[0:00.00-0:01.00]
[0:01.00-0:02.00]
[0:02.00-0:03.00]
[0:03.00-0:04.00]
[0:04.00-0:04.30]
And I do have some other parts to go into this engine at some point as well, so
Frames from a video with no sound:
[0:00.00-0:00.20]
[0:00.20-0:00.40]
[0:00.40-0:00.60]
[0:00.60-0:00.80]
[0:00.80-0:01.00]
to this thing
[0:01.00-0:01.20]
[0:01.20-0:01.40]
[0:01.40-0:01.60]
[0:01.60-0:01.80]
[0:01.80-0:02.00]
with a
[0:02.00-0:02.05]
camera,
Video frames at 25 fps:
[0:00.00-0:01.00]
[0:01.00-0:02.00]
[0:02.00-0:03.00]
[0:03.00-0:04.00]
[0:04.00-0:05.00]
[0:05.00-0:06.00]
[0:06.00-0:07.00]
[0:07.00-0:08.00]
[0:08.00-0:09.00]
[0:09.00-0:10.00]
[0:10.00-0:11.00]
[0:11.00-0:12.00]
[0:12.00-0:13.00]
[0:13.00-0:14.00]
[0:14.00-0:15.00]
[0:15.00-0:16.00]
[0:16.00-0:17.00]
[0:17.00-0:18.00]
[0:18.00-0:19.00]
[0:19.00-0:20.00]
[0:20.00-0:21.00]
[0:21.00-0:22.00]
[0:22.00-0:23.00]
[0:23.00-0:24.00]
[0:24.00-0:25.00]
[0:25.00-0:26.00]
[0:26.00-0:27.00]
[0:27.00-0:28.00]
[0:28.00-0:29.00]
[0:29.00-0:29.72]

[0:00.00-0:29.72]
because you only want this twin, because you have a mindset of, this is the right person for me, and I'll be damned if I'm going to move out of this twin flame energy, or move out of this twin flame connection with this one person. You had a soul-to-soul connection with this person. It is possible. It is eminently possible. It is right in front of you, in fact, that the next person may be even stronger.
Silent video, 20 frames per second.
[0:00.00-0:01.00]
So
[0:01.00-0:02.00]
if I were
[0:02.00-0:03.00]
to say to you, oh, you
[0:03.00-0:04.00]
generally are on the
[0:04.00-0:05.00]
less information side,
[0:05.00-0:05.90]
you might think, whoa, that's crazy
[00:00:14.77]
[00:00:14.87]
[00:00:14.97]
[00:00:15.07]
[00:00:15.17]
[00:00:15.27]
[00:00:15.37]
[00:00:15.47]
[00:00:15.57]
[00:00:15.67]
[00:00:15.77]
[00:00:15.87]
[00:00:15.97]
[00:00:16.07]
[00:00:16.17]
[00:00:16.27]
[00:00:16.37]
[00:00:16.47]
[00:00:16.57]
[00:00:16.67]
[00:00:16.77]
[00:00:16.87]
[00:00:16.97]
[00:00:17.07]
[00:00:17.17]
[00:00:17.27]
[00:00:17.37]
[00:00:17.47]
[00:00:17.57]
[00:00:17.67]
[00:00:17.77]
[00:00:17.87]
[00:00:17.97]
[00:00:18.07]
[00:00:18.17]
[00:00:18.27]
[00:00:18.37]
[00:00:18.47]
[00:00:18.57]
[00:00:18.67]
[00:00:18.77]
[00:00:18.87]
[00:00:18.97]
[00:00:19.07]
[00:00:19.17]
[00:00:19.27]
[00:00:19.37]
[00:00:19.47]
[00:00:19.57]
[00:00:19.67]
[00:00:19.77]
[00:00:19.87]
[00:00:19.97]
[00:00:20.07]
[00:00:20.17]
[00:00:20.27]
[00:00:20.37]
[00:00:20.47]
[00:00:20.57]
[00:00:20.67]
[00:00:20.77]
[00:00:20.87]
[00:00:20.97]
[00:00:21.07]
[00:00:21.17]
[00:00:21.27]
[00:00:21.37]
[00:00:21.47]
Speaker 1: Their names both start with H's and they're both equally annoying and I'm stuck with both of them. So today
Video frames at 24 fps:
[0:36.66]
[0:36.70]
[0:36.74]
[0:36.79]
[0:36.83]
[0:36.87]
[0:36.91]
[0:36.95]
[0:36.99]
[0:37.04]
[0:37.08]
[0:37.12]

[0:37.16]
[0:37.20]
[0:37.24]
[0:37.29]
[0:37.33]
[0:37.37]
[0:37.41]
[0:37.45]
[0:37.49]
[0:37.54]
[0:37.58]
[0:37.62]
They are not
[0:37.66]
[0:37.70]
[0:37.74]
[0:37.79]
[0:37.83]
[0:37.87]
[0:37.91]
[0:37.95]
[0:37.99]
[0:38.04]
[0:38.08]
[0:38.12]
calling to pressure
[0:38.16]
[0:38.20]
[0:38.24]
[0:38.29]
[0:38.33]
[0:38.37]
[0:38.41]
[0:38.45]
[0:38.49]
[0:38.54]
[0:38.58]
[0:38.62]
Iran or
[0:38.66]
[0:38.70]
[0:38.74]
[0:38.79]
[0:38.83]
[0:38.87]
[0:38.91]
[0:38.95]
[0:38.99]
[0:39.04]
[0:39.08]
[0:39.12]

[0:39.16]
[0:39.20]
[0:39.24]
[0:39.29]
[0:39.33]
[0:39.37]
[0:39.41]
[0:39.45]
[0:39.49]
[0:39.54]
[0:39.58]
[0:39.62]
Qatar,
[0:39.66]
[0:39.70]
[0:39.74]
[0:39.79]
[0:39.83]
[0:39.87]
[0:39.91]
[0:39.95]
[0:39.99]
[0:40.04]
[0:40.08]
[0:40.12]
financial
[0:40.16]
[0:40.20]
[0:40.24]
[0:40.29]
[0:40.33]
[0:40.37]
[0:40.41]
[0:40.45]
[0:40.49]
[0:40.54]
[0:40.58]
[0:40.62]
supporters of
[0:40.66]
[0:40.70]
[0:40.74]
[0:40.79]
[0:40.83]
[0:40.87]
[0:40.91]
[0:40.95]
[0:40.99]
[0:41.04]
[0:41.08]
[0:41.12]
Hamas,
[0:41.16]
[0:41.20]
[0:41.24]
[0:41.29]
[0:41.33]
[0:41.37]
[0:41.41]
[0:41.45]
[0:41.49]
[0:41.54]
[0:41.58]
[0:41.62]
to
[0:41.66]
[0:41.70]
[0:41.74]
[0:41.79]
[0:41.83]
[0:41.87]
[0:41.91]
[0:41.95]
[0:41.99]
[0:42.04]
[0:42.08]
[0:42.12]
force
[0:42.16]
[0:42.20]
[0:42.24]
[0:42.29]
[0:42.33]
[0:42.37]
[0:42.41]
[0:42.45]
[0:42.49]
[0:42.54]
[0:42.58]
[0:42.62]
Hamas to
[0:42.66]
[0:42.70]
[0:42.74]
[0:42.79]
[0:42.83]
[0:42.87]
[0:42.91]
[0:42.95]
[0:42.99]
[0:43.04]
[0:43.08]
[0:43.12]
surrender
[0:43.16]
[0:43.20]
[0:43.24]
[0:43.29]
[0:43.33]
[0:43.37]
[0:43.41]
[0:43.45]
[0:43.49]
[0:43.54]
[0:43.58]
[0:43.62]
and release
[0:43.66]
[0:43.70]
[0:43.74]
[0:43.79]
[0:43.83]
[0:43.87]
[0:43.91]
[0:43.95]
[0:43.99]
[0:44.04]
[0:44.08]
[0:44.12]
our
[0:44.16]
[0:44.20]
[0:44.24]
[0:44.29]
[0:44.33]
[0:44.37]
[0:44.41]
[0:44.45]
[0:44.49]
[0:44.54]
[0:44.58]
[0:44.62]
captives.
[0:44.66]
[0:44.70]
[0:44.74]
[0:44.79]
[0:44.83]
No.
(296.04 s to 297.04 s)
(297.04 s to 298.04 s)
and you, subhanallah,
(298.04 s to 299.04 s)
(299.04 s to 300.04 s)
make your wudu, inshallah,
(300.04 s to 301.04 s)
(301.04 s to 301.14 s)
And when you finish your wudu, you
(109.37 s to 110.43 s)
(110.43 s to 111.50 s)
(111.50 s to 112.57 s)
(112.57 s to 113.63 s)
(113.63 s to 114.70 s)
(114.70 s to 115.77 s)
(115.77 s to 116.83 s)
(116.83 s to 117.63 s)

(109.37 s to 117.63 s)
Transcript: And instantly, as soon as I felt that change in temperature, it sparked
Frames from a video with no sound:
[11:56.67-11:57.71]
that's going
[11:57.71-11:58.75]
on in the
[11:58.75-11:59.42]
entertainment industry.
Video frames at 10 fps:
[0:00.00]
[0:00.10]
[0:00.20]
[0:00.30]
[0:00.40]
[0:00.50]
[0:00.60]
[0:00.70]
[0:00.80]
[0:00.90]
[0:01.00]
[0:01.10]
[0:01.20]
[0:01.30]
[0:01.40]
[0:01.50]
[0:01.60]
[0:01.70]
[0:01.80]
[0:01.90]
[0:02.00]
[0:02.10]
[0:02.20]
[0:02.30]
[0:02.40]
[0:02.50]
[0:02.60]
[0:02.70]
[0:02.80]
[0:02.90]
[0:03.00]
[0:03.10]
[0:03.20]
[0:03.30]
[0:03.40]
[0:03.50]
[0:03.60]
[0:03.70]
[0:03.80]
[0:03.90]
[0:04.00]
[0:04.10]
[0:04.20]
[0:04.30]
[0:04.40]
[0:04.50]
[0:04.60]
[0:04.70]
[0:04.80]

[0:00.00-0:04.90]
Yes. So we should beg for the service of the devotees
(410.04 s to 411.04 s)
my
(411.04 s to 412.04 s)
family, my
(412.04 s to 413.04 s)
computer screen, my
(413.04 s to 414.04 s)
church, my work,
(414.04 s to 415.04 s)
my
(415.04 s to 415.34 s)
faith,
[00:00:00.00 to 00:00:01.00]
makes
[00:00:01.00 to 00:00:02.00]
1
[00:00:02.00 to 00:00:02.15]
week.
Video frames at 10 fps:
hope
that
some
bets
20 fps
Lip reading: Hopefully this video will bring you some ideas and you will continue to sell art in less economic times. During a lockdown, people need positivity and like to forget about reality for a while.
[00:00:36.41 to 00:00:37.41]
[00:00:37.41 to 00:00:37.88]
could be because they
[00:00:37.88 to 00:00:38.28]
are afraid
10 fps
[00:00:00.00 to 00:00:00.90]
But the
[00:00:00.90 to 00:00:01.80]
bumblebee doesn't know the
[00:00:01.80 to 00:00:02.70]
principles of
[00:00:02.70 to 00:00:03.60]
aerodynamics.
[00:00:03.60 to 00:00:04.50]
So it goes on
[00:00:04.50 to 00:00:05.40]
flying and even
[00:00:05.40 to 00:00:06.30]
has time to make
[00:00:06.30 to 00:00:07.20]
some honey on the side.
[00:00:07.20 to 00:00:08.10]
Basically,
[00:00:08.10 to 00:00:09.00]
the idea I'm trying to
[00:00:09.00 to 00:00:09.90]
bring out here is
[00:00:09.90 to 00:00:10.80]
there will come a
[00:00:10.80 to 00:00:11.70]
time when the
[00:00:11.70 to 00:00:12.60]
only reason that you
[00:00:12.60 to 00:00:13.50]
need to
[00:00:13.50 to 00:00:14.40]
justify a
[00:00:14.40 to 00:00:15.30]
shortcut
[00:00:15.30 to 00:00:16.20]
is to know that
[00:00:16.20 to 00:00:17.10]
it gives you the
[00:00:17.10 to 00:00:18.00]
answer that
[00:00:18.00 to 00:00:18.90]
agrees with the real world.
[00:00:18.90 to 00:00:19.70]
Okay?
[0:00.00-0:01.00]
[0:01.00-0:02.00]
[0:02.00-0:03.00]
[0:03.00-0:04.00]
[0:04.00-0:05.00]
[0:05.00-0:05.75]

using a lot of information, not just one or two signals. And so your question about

▶ Assigned task: Repeat exactly the lines above from the one with "[00:00:16.47]" up to and including the one with "[00:00:19.87]". No other line belongs in the reply.

▶ Reply:
[00:00:16.47]
[00:00:16.57]
[00:00:16.67]
[00:00:16.77]
[00:00:16.87]
[00:00:16.97]
[00:00:17.07]
[00:00:17.17]
[00:00:17.27]
[00:00:17.37]
[00:00:17.47]
[00:00:17.57]
[00:00:17.67]
[00:00:17.77]
[00:00:17.87]
[00:00:17.97]
[00:00:18.07]
[00:00:18.17]
[00:00:18.27]
[00:00:18.37]
[00:00:18.47]
[00:00:18.57]
[00:00:18.67]
[00:00:18.77]
[00:00:18.87]
[00:00:18.97]
[00:00:19.07]
[00:00:19.17]
[00:00:19.27]
[00:00:19.37]
[00:00:19.47]
[00:00:19.57]
[00:00:19.67]
[00:00:19.77]
[00:00:19.87]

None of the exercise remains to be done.